Quando analisamos as duas letras, percebemos, tanto numa como noutra, nós que estamos acostumados com o “Ouviram do Ipiranga”, certa dificuldade de associação do texto com a música, a começar pela tentativa de sistematizar a distribuição métrica e entre estrofes e coro, radicalmente diferente da letra atual. O problema do mau ajuste das palavras à música, que já teriam sido cantadas pelo público em 14 de abril de 1831, recebeu de Luiz Heitor Corrêa de Azevedo a seguinte crítica: “a impropriedade da música para o metro e o tipo de estrofes usadas pelo poeta parece decidir a favor de uma adaptação” (apud MARIZ, 1983, p. 58). Já Baptista Siqueira (1972, p. 21), catedrático da Escola de Música da UFRJ, emitiu juízo mais severo:

Desde o primeiro momento se tem dito: O Hino Nacional é obra incontestàvelmente musical. As palavras que lhe foram aplicadas no século passado não tiveram o poder de acompanhar a pujança das cadências nem a beleza da atraente melodia. Além de tudo outros fatôres, não menos importantes, vieram concorrer para o insucesso da poesia heróica do tempo da abdicação: o ritmo troqueu, as terminações esdrúxulas, e a ampliação do canto seguido de ligação melódica que se reune a ancruse integrante naquele passo denominado, pelos leigos, de conjunção. Diante de tais circunstâncias que dependiam de elevados conhecimentos técnicos, os artistas recorriam, nos momentos da execução, ao processo do canto alternado entre o côro e o solista. Entretanto, a inadequação dos versos era tanta que o resultado interpretativo sempre deixou a desejar com as evidentes violações das regras fundamentais de conexão na melodia cantada. O problema permaneceu assim durante todo o século passado numa certa perplexidade incompatível com o patriotismo e o entusiasmo dos brasileiros. Não houve, destarte, unidade entre a música e o poema, ficando prejudicado o conteúdo na sua integração de música prosódica.
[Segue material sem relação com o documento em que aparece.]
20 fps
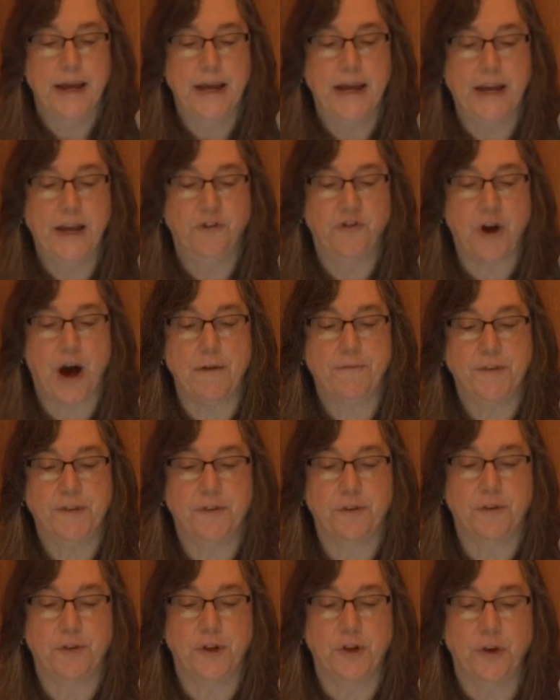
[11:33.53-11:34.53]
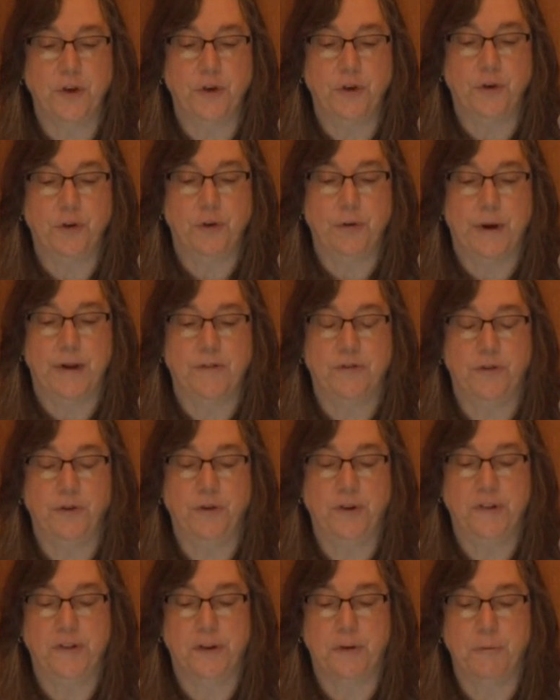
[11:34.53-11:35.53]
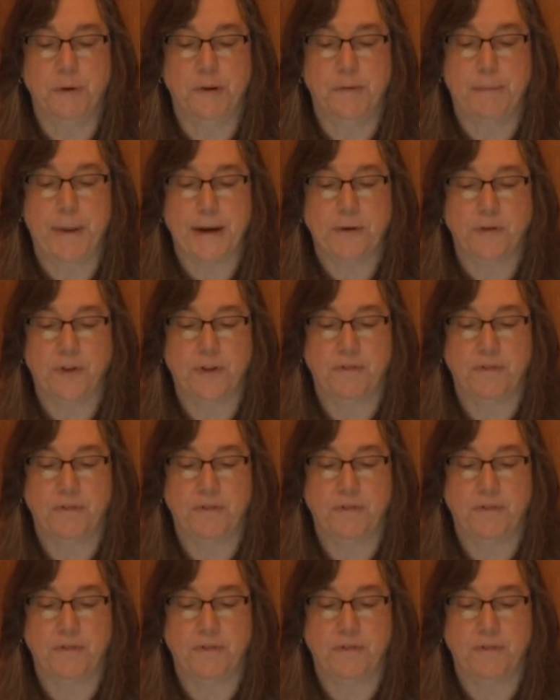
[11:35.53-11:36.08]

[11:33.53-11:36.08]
each officer of the unit who has duties in respect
Se a música permanecia viva no gosto popular, diz ainda Siqueira, isto se devia à sua espontaneidade, vigor e entusiasmo. Quanto à tentativa de atribuir-lhe uma letra no século XIX, ele comenta: “Quem se dá ao trabalho de examinar em detalhes o aspecto épico, tanto da primeira quanto da segunda letra, logo se convence de que algo andava errado com respeito ao fator coerência” (SIQUEIRA, 1972, p. 21). Baptista Siqueira (1972, p. 57) faz outra observação pertinente: “Se o Hino Nacional tivesse, desde o início, letra compatível com a beleza e pujança da música instrumental, teria por certo comprovado sua filiação monárquica e, como tal, jamais poderia continuar vigorando após a Proclamação da República”. As infelizes tentativas de ajustar poemas à música, no século XIX, concorreram fortuitamente em favor do velho hino para sua manutenção na República.
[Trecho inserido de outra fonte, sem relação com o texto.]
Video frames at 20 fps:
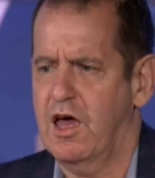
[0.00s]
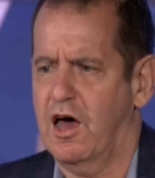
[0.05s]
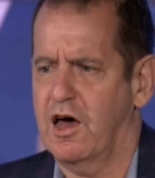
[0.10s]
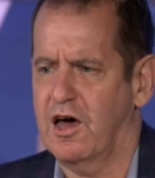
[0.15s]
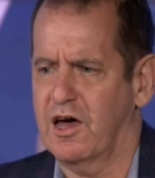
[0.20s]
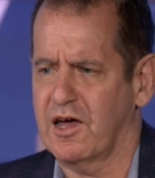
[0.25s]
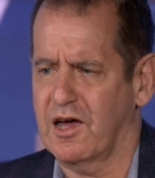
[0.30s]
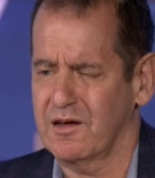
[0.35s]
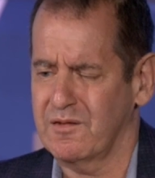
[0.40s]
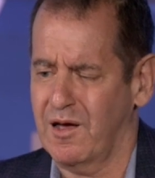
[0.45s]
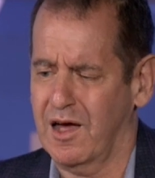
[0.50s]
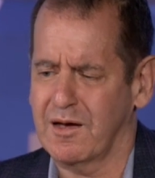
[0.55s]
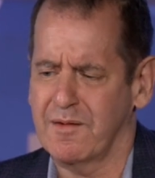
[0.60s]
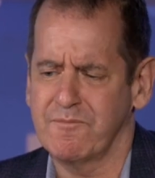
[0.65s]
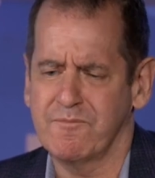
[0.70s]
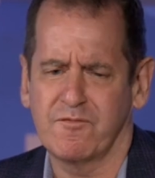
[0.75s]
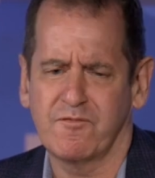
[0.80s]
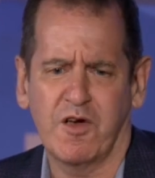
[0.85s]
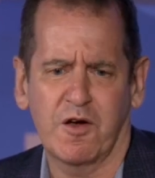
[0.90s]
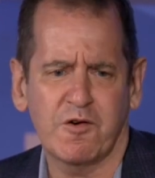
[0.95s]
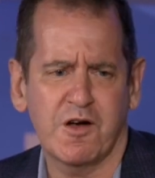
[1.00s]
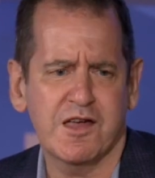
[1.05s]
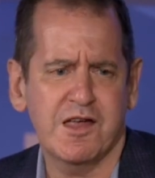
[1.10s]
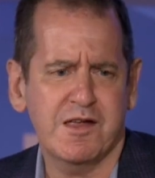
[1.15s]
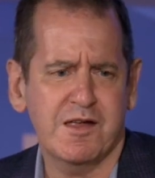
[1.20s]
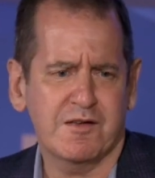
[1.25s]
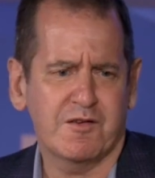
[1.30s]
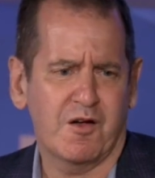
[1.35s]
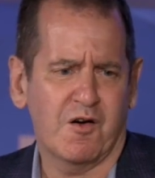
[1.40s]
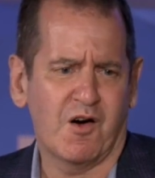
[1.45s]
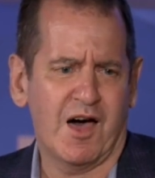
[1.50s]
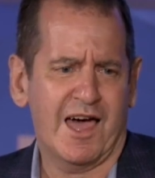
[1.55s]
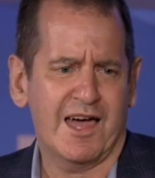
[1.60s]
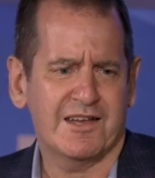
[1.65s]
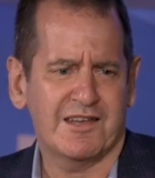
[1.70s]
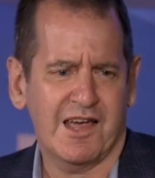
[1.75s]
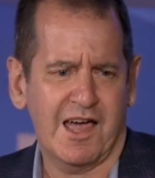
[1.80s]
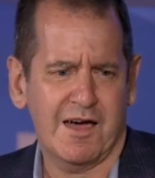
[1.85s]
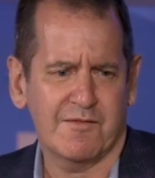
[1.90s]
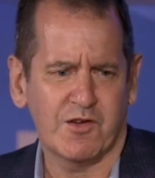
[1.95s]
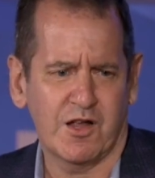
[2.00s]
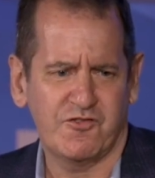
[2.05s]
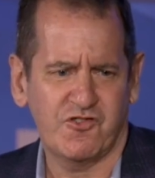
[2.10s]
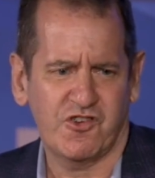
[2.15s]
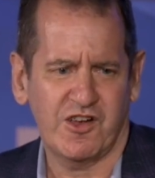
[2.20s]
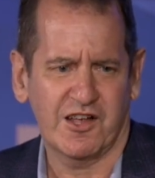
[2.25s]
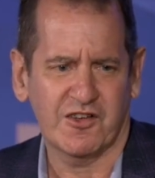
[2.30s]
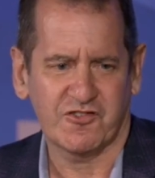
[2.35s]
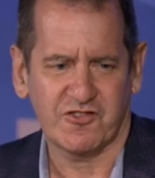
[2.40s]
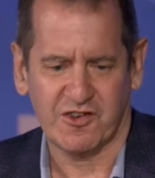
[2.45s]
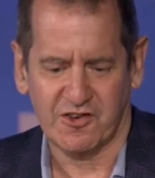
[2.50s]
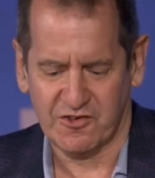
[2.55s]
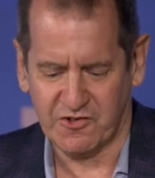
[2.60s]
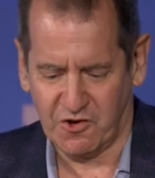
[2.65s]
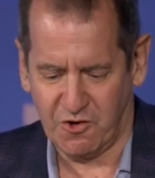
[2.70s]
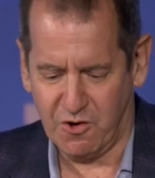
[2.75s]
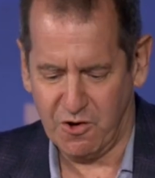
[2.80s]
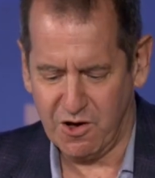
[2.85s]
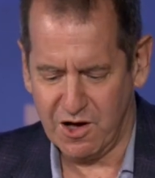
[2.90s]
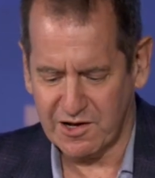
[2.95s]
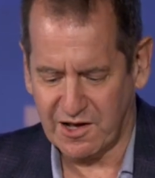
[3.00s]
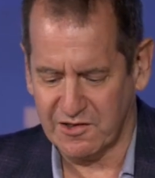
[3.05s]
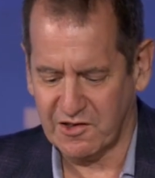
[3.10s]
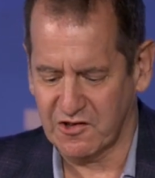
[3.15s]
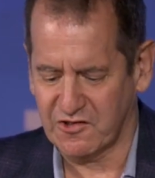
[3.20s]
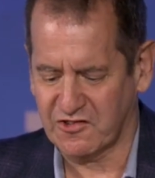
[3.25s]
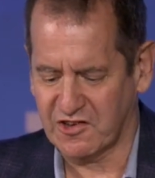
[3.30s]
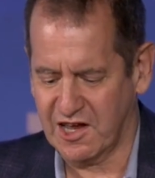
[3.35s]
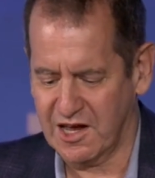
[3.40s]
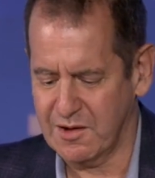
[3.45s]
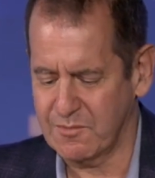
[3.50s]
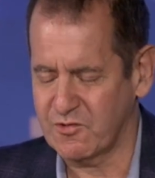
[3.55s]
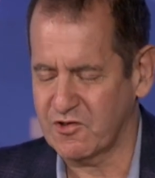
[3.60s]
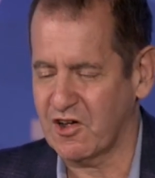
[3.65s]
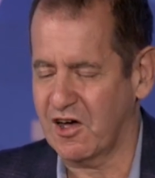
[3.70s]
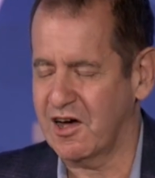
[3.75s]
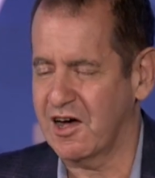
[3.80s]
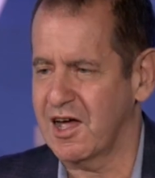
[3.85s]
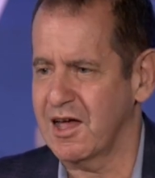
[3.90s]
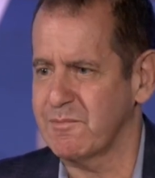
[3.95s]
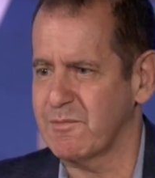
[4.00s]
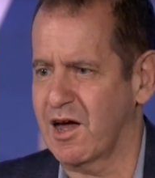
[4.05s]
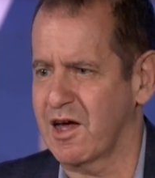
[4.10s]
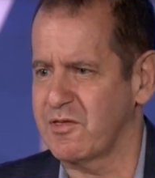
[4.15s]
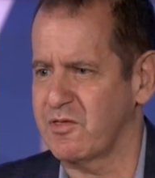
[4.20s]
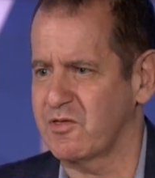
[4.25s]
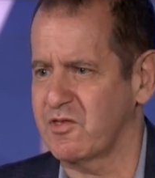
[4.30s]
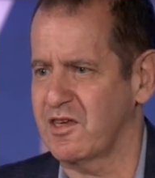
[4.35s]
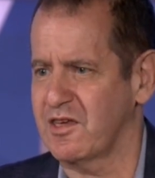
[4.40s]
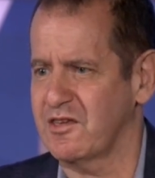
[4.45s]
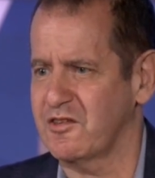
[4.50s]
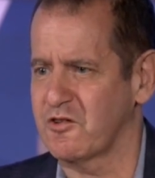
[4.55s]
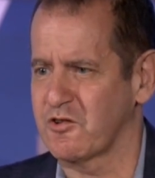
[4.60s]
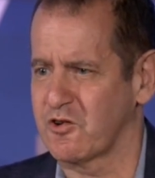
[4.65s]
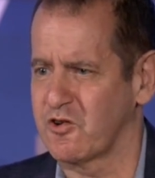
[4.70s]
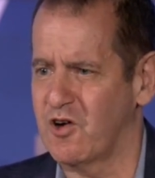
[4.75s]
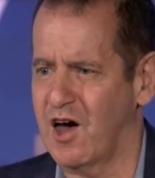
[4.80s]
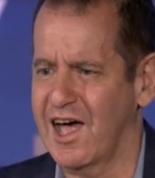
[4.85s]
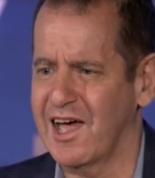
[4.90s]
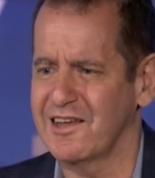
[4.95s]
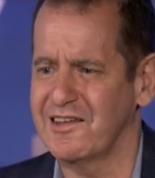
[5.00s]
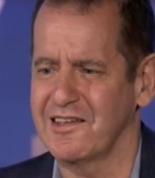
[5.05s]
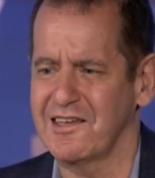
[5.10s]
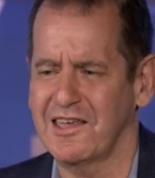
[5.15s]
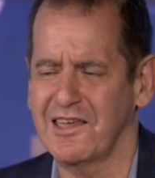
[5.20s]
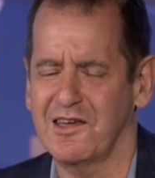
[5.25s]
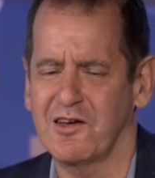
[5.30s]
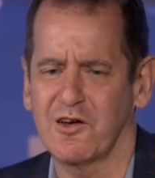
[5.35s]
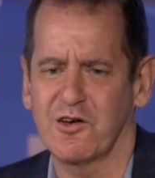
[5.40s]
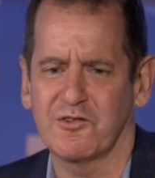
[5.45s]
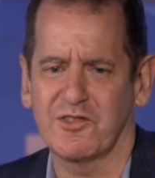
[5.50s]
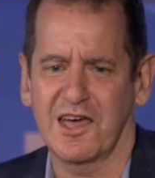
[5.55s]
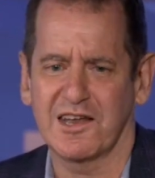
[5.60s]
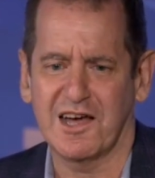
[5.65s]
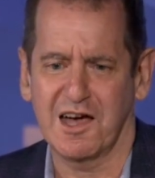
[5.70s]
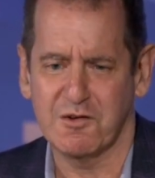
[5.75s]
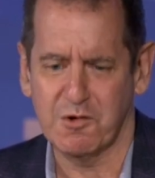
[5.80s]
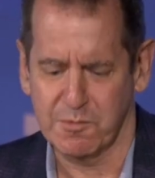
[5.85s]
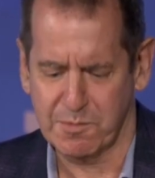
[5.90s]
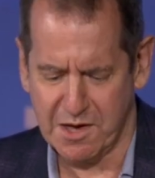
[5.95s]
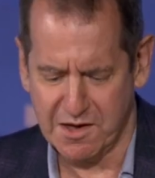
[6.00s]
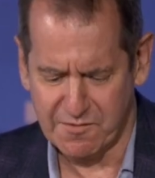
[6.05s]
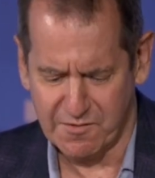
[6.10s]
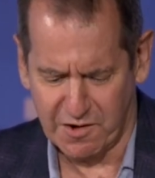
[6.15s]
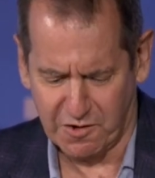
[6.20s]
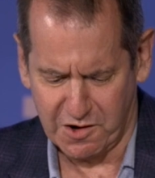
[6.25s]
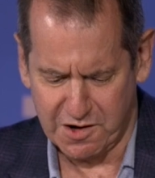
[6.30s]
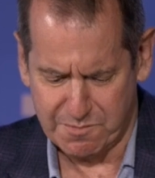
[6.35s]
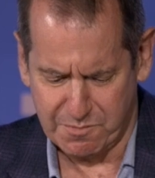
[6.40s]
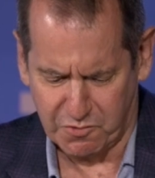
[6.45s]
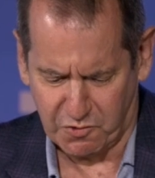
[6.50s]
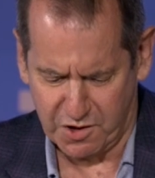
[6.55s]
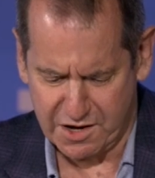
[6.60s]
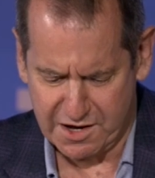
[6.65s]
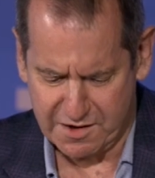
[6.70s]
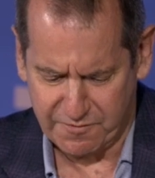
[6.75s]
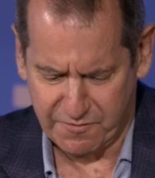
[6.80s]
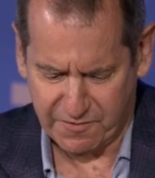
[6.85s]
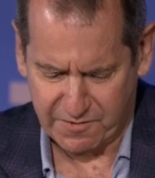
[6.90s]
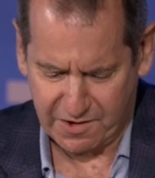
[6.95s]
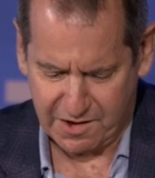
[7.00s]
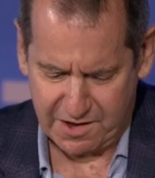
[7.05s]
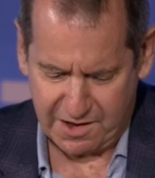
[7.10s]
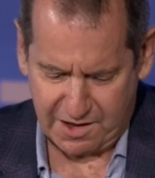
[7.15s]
I'm very glad to have a chance to talk. At the same time, I think you're glad to hear that I will be very brief.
Pode somar-se a isto a observação trazida a lume por Carrión (1975, p. 310-311), de que o Hino, antes de D. Pedro II, não tinha sentido de representação patriótica, senão de louvação monárquica, fato que, não obstante a segunda letra ter sido mais incisiva no personalismo do segundo imperador, mudou em relação a este:

Esse elevado sentido teve origem nos campos de batalha e nas solenidades em respeito ao Segundo Imperador, porém, é significativo declarar, segundo as pesquisas feitas, que o Hino tocado em atenção ao estimado Sr. Dom Pedro II teve a idéia de Pátria e não a de identificar com a muito respeitada pessoa de S. M. o Imperador (CARRIÓN, 1975, p. 311).

Quanto à situação do Hino no novo regime, dizem alguns autores que, com a instauração da República, pensou-se de fato em adotar um novo hino nacional, como Carrión (1975, p. 312-313): “Quando da Proclamação da República, foi mandado abrir concurso para apresentação de composição do Hino, tendo sido solicitada a cooperação de Carlos Gomes, que respondeu da Itália em telegrama lacônico: ‘Não posso’”. Eliane Ubillús (2007) afirma que o compositor teria declinado do convite porque “Ele já conhecia o hino de Francisco Manuel da Silva e naturalmente deve ter previsto que nenhum outro conseguiria ocupar o espaço conquistado pelo primeiro hino”. Já Alvonira Marques (s.d., p. 11) diz que “o advento da República impôs a sua substituição. Abriu-se concurso para a escolha de um novo [...]”.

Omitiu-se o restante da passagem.